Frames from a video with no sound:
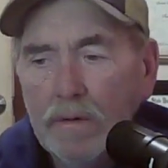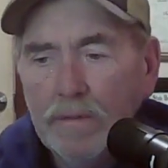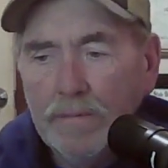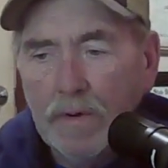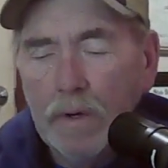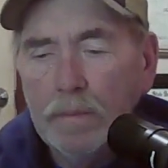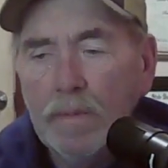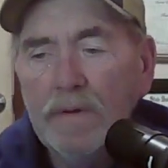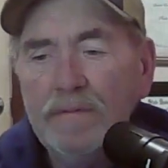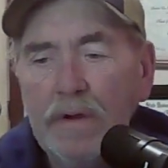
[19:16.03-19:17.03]
from
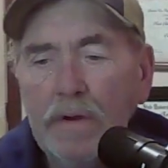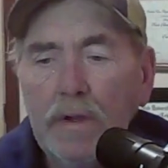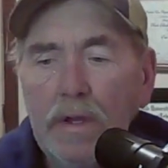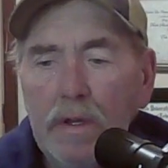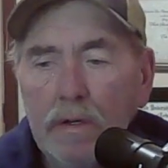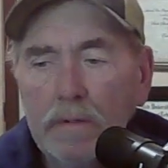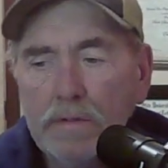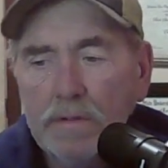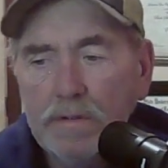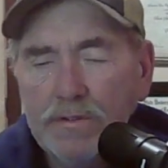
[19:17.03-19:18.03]
very
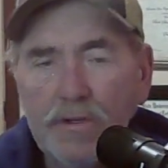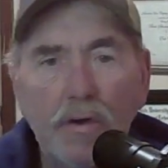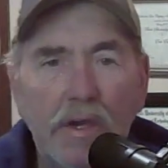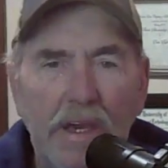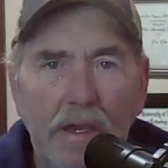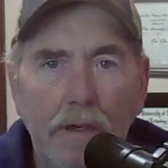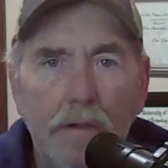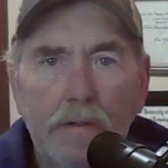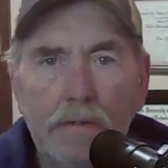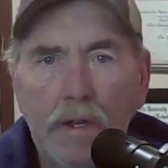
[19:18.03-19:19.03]
chunky
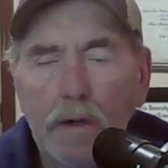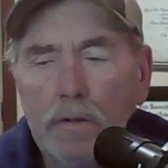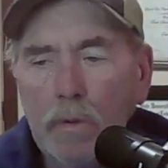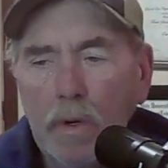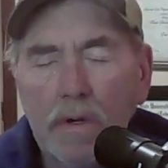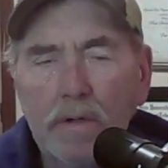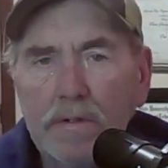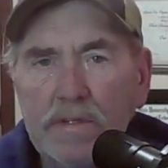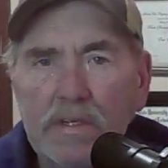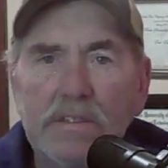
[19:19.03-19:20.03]
down to
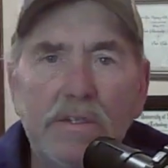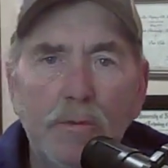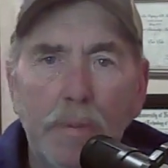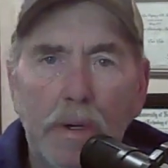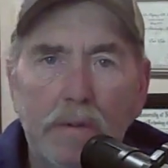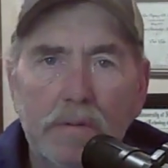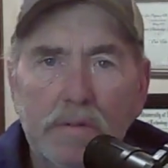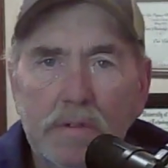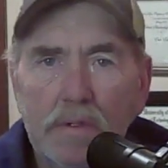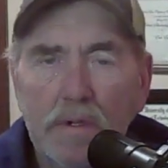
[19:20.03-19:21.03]
162 pounds.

• [Problem description]
The output must start at the line holding "[19:17.03-19:18.03]", end at the last line of the listing above, and show each line exactly; please omit all pictures.

• [Answer to the exercise]
[19:17.03-19:18.03]
very
[19:18.03-19:19.03]
chunky
[19:19.03-19:20.03]
down to
[19:20.03-19:21.03]
162 pounds.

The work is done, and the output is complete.